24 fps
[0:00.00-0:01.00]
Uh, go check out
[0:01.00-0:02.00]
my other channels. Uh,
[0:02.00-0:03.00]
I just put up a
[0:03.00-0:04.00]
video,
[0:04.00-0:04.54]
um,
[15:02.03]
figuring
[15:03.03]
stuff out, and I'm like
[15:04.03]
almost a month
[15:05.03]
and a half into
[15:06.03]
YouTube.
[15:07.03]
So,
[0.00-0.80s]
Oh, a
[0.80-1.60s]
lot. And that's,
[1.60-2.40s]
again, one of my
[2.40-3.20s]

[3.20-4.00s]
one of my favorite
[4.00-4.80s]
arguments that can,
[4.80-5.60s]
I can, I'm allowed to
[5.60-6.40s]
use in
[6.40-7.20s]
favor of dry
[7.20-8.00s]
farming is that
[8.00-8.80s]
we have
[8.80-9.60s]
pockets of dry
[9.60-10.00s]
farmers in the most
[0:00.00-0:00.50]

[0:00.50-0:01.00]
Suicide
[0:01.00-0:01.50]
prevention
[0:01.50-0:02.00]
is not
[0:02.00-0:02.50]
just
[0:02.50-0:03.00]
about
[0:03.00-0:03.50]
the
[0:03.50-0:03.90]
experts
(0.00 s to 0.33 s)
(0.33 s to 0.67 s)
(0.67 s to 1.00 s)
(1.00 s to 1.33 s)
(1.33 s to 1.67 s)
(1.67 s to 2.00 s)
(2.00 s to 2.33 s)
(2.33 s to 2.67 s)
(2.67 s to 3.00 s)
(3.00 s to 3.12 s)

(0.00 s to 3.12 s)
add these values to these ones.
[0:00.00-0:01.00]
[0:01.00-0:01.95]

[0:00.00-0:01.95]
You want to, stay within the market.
▬▬▬▬▬▬▬▬▬▬
▶ [YOUR ASSIGNMENT] An exact, line-for-line copy is required: from the line containing "[0:02.00-0:02.50]" through the final line of the listing above, both included, with nothing else.

▶ [EXERCISE OUTPUT]
[0:02.00-0:02.50]
just
[0:02.50-0:03.00]
about
[0:03.00-0:03.50]
the
[0:03.50-0:03.90]
experts
(0.00 s to 0.33 s)
(0.33 s to 0.67 s)
(0.67 s to 1.00 s)
(1.00 s to 1.33 s)
(1.33 s to 1.67 s)
(1.67 s to 2.00 s)
(2.00 s to 2.33 s)
(2.33 s to 2.67 s)
(2.67 s to 3.00 s)
(3.00 s to 3.12 s)

(0.00 s to 3.12 s)
add these values to these ones.
[0:00.00-0:01.00]
[0:01.00-0:01.95]

[0:00.00-0:01.95]
You want to, stay within the market.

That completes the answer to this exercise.